Enfin, j’attire votre attention sur une très grande particularité des archives notariales de l’Orne : elles ne sont pas en liasses mais reliées, en registres assez volumineux. Mais la double page des actes était ouverte avant reliure, de sorte qu’on a dans ces gros registres un ensemble de feuillets commençant par les rectos-versos de la première page des actes, et on doit chercher en fin du feuillet ce qui sera la fin de l’acte, qui est sur le reste de la double page reliée à droite. Il est le plus souvent très difficile de chercher cette suite, sur les registres eux-mêmes en salle de lecture, on pouvait regarder la tranche pour voir l’épaisseur du feuillet et où il se terminait, ce qui n’est plus possible maintenant qu’ils sont en ligne. Il faut bien se répérer aux termes qui vont se suivre, à l’écriture, et aux témoins, pour bien identifier que telle fin d’acte est bien la bonne.

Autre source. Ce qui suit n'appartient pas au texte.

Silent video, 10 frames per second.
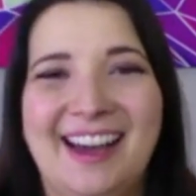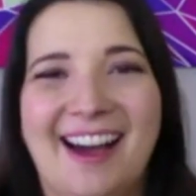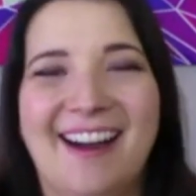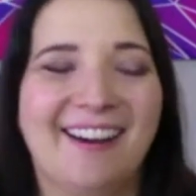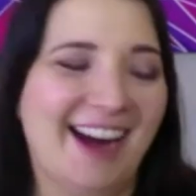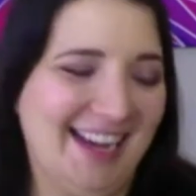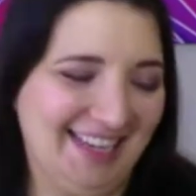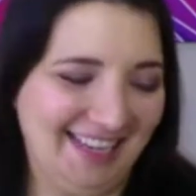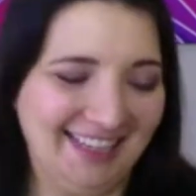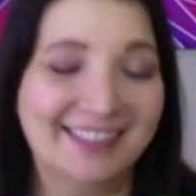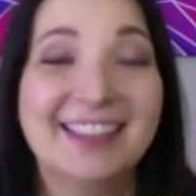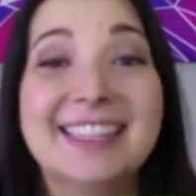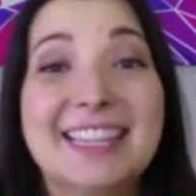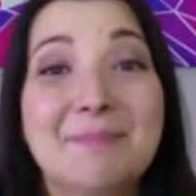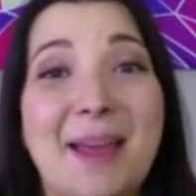All right, so
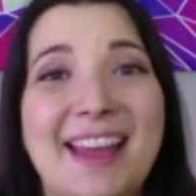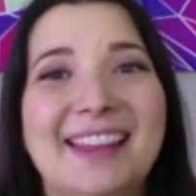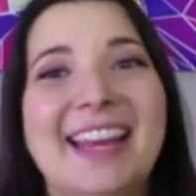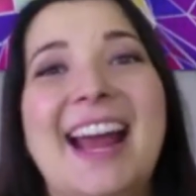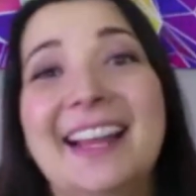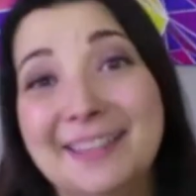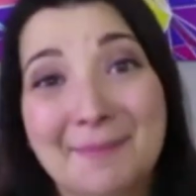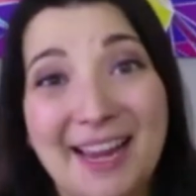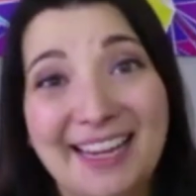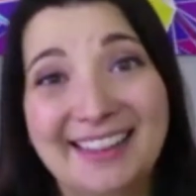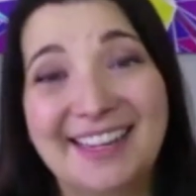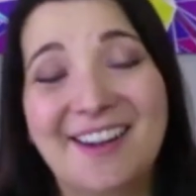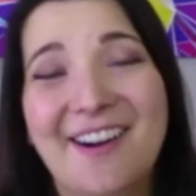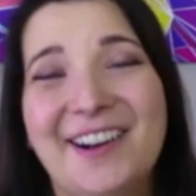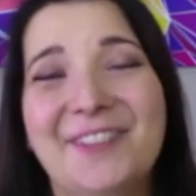this has been an Ask Me Anything
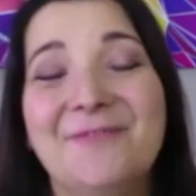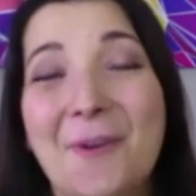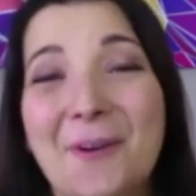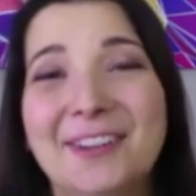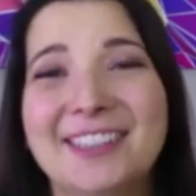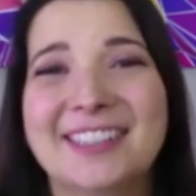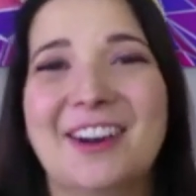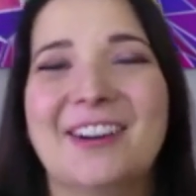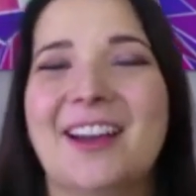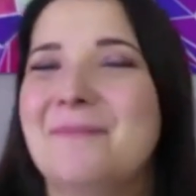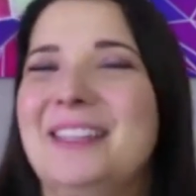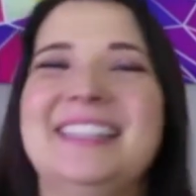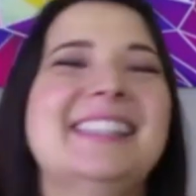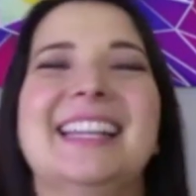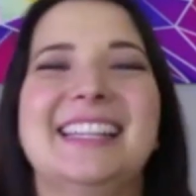call for Startup
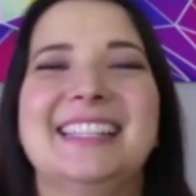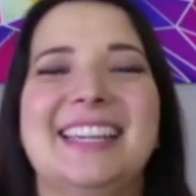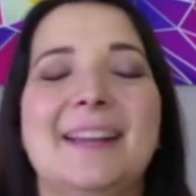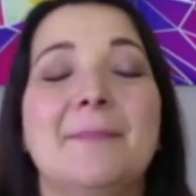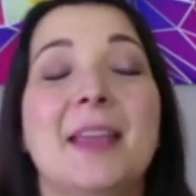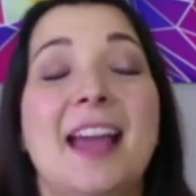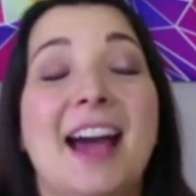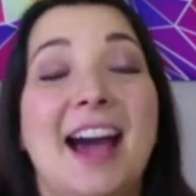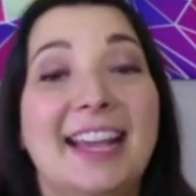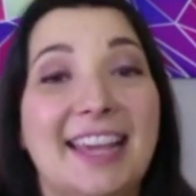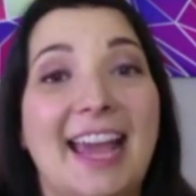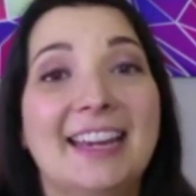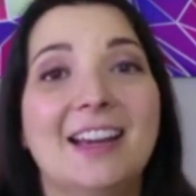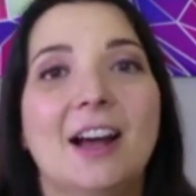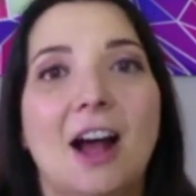in 60.
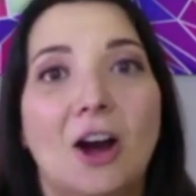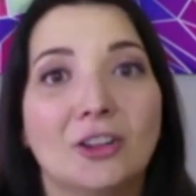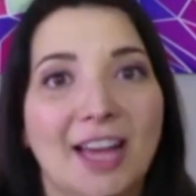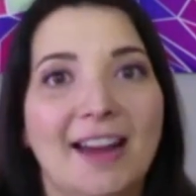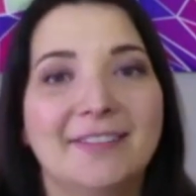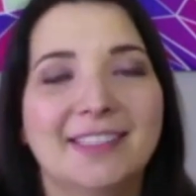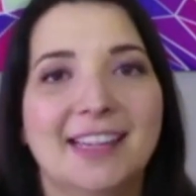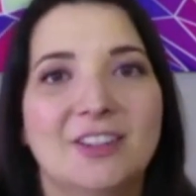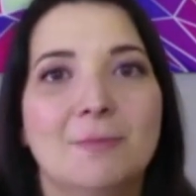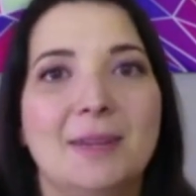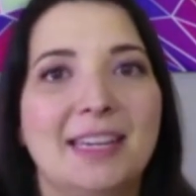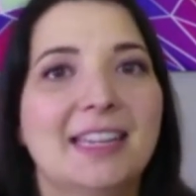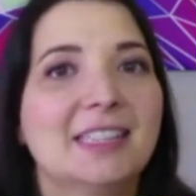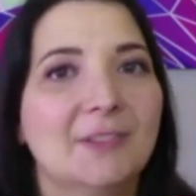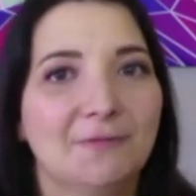Again, our live session
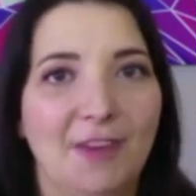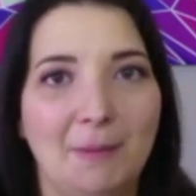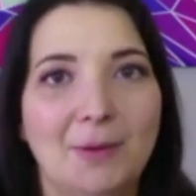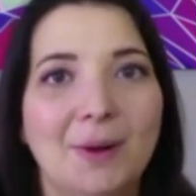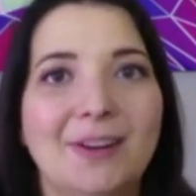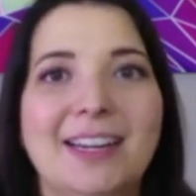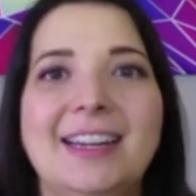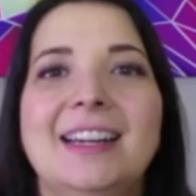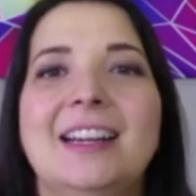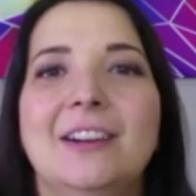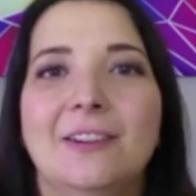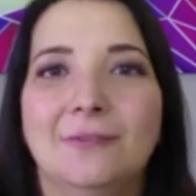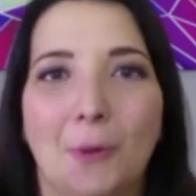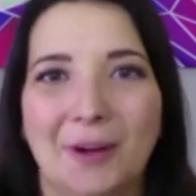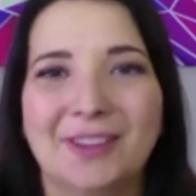begins February
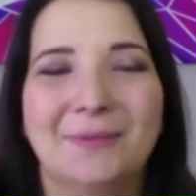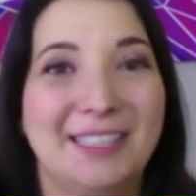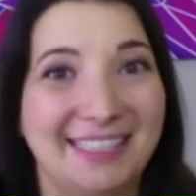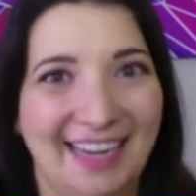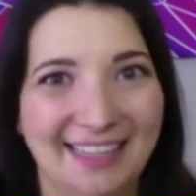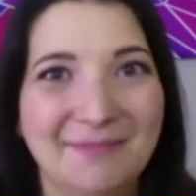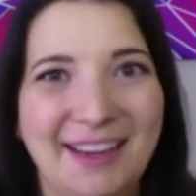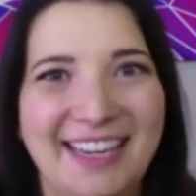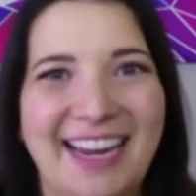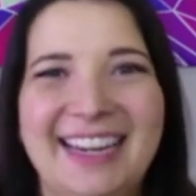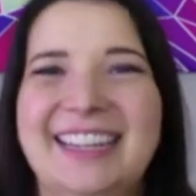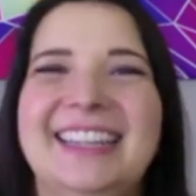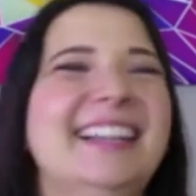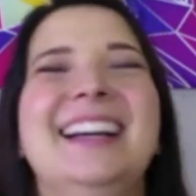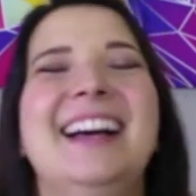4th, which is next Monday.
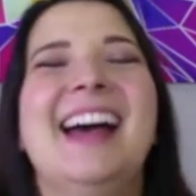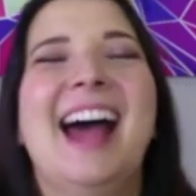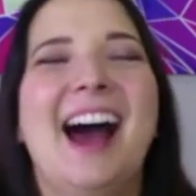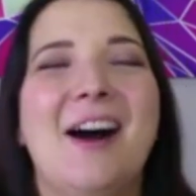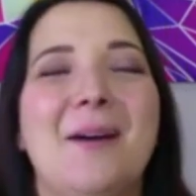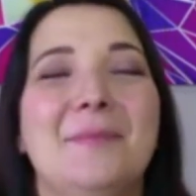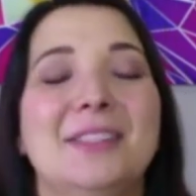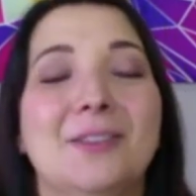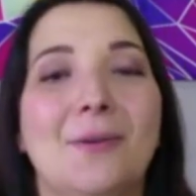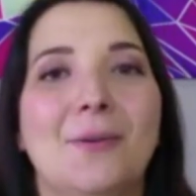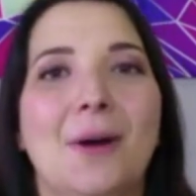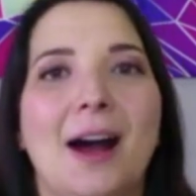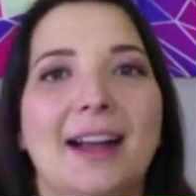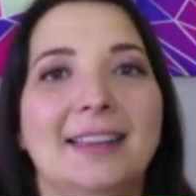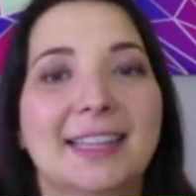Um, so
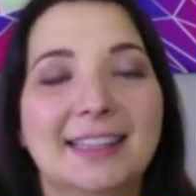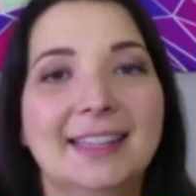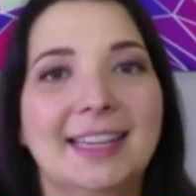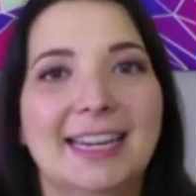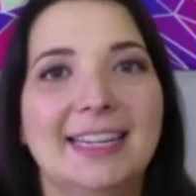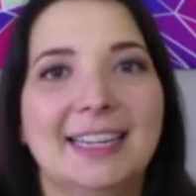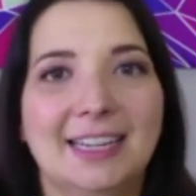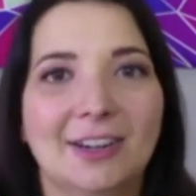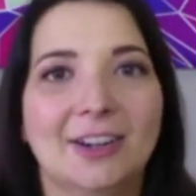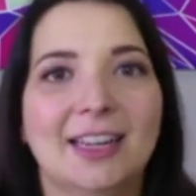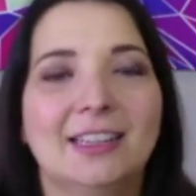uh, click the link here in the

Et vous voyez donc dans la cote que je vous mets et que je reporte dans mes études sur mes familles normandes, 2 séries de numéros de vues, ici vues 85-86, 103-104

J’ai trouvé cet acte aux Archives Départementales de l’Orne, 4E176/50 notariat de La Sauvagère – vues 85-86, 103-104 – Voici sa retranscription (voir ci-contre propriété intellectuelle) :

Du 3 septembre 1750 en la paroisse de La Sauvagère, au village de la Prinze Fay noualle d’Andaine vicomté de Dompheront viron midy, pour parvenir au futur mariage qui au plaisir de Dieu sera fait parfait et acomplis en face de la Sainte église catholique apostolique et romaine entre François Guillouard journalier fils Guilleaume et defunte Marie Germain ses père et mère d’une part, et de Marie Bernier fille de Jacques et de Françoise Desnos aussi ses père et mère, tous de la paroisse de La Sauvagère d’autre part
lesquels futurs présents assistés et du consentement de leurs parents et amis soussignés ce sont donnés la foy de mariage et ont promis de s’epouser l’un et l’autre à la première réquisition que l’une des parties fera à l’autre les céréminies de la Sainte église préalablement faites et observées, et au présent et intervenu ledit Jacques Bernier père de ladite fille lequel en faveur du futur mariage pourveu qu’il soit fait et accompli, a promis et s’est obligé de payer et livret auxdits futurs pour toutes telle part et portion que ladite future pourroit prétendre demander et espérer tant à leurs successions parternelle que maternelle, scavoir la somme de 100 livres en argent, ensemble les meubles qui suivent un lit composé d’une couette, un traversin, une couverture de sarge sur fil, demi tour de lit de toelle, 6 draps de toelle commune, autant de serviettes, 6 écuelles autant d’assiettes d’étain commun, un demi coffre de bois de chesne fermant à clefs, une juppe de flanelle, lesquels meubles livrables à veille de leurs espouzailles estimés entre les parties à la somme de 25 livres une fois payés joint à celle de 100 livres compose en total celle de 125 livres du nombre de laquelle somme il en sera remplacé par consignation actuelle celle de 100 sur le plus clair et menue apparaissant de tous et chacuns les biens meubles dudit futur pour tenir lieu de dot à ladite future ou à leurs enfants provenus de leur futur mariage, se plus lesdits futurs se sont (sic, mais sans doute pour « font ») plein douaire coutumier à avoir à courir lors du jour de la dissolution de leur futur mariage sans enfants autres demandes en justice que leur présent, laquelle somme de 100 livres promise sera payée par différents termes, scavoir 12 livres la veille des épousailles venant en un an et ainsi d’an en an faire et continuer pareille somme de 100 livres jusque au parfait paiement de ladite somme de 100 livres, fait et arrêté du consentement dudit Guillaume Guillouard père dudit futur qui a eu le présent pour agréable, Guillaume Guillouard frère, Jacques Guillouard aussi frère, Pierre Leroy beau frère, Jean Guillouard cousin, Marie Bernier oncle de ladite future, Guillaume Desnoes aussi oncle, Louis Fauvel oncle Mathurin Fouyeul et plusieurs autres parents et amis tesmoins desdits futurs de paroisses du Grez et de la Sauvagère.

    et comme vous le voyez ci-dessus, on ne signe pas, mais en Normandie ceux qui ne savent signent posent leur marque.